ARLINGTON, Va. - U.S. Secretary of Education Arne Duncan today made his first visit to a public high school since assuming office and used the occasion to urge swift passage of the stimulus legislation currently being considered by Congress, praising the bill's "historic level of one-time education funding that will not only save or create jobs but also will lay the groundwork for a generation of education reform and progress."

"There is no more immediate way to stimulate the economy--short-term and long-term--than to keep teachers teaching and to keep students learning," Duncan said. "As the bill moves to conference, we must get every dollar possible into America's classrooms."

He made his remarks during a visit to Arlington Public Schools' Wakefield High School, accompanied by U.S. Congressman James Moran, Arlington Superintendent Robert G. Smith, and a number of national and local education and civic leaders.

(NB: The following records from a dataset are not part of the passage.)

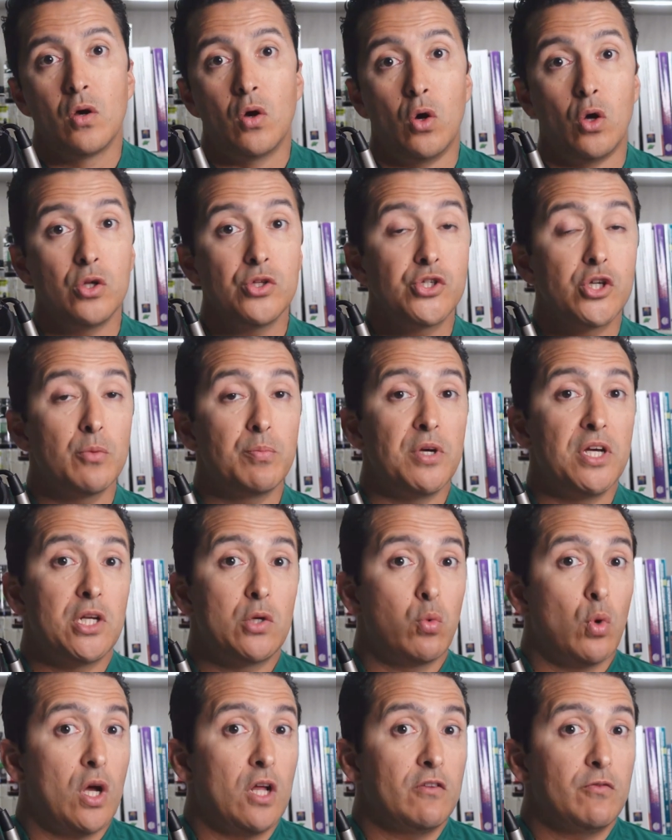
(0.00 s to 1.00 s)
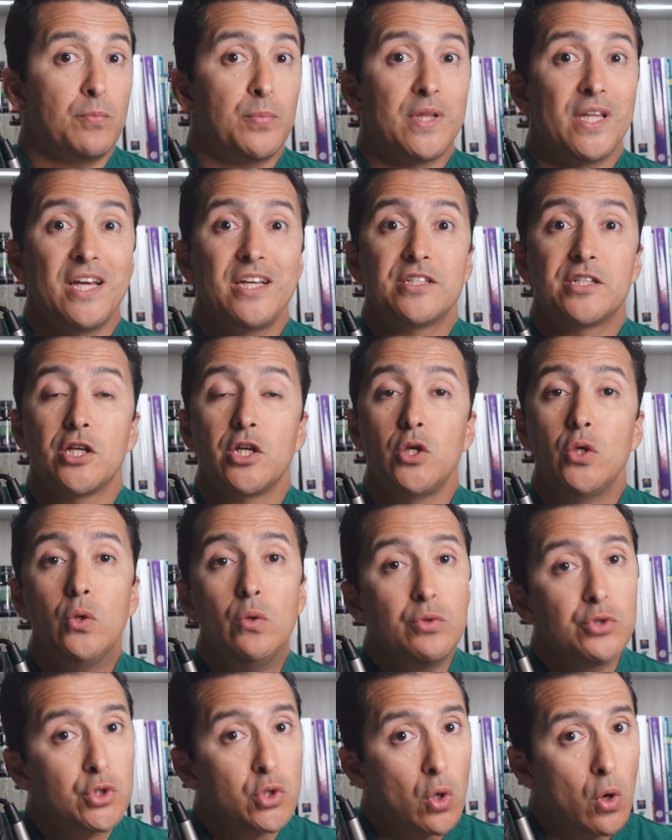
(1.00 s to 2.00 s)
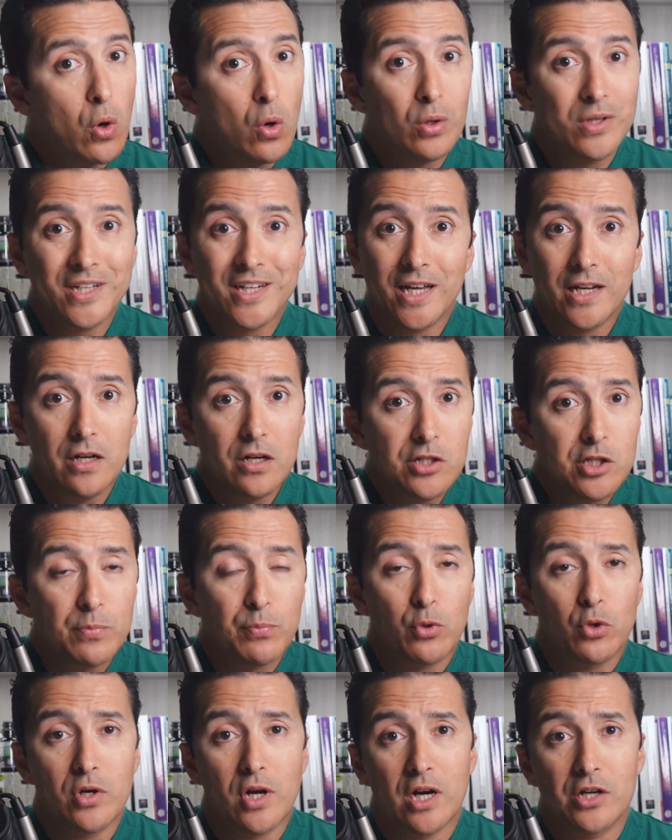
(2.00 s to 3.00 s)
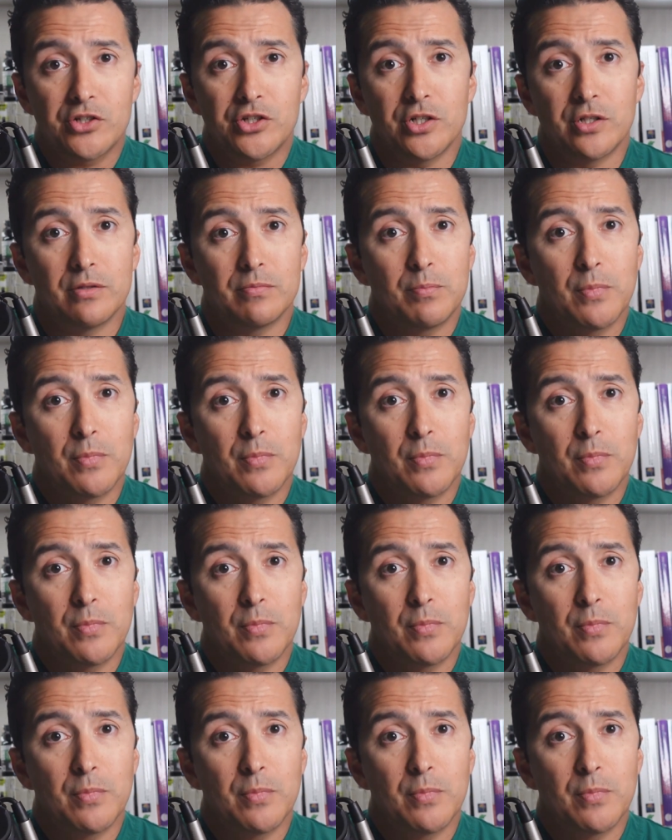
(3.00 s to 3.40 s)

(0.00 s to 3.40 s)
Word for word: Also, B twelve plays a huge role in energy production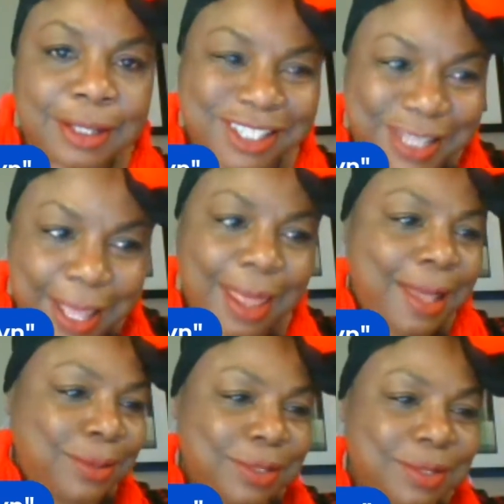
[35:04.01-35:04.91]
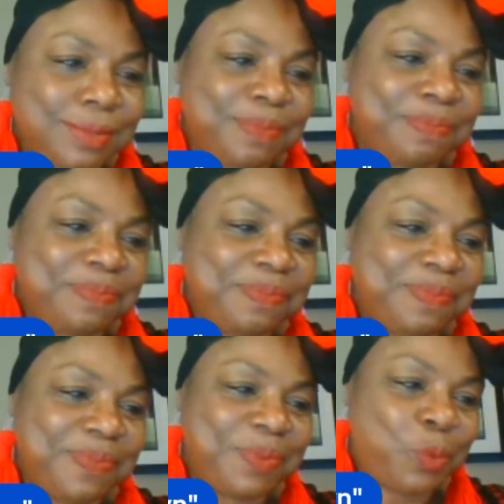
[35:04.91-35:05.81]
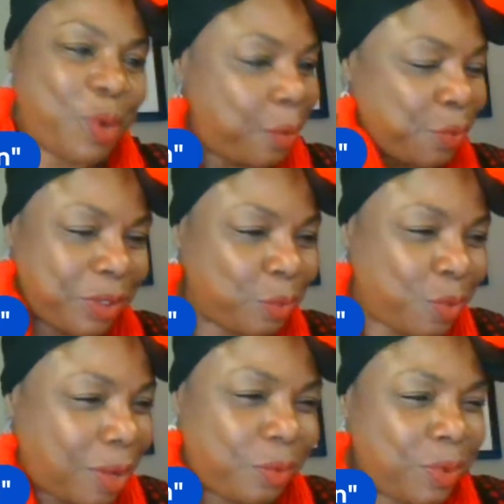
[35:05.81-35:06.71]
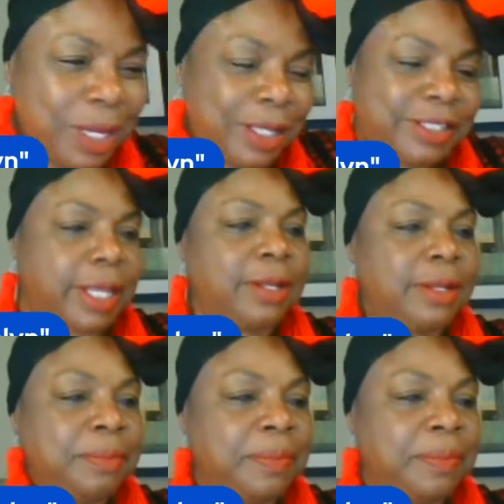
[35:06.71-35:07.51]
a sellout? What will what what is it?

Duncan noted that the Wakefield High building, first constructed in 1953, is slated to undergo renovations. He discussed the kinds of school construction and renovations projects that would be made possible by the stimulus package.

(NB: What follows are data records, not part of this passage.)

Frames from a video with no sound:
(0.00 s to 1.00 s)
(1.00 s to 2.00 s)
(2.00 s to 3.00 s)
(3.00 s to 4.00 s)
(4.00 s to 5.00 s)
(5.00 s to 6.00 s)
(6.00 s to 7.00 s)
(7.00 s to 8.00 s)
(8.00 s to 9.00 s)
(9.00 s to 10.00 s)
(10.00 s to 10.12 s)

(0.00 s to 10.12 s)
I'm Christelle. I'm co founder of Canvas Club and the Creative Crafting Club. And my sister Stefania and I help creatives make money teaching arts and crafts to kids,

Duncan said that funds in the stimulus bill also would provide for a needed increase in Pell grants for college students, as well as an expanded tuition tax credit to make higher education more affordable for any students willing to give back to their communities. There also would be funds to help stabilize state education budgets, and "without that state money," Duncan said, "hundreds of thousands of teachers could be collecting unemployment instead of teaching in classrooms."

During his tour of the facility, Duncan visited with Advanced Placement (AP) students and faculty and praised the school's academic achievements and rigorous curriculum. Wakefield, which has a nearly 85 percent minority enrollment, with more than 40 percent of its students on free- and reduced-price lunches, was a 2006 recipient of one of three National College Board Inspiration Awards, given in recognition and support of the high school's commitment to challenge all students to take advanced and AP classes.

Duncan also talked about "Race to the Top" funds in the stimulus package that would help spur reform on a national scale by driving schools to adopt college and career-ready, internationally benchmarked standards; putting in place state-of-the-art data collection systems, assessments and curricula to meet these higher standards; and encouraging states to recruit, train, mentor and support a new generation of teachers who can better prepare students for college and the competitive workforce.

"The time has come for America to raise its expectations," Duncan said. "The leadership of the President and Congress, the proven strategies that are ready to go to scale and the money in the stimulus package can lift American education to an entirely new level and help provide the education every child deserves."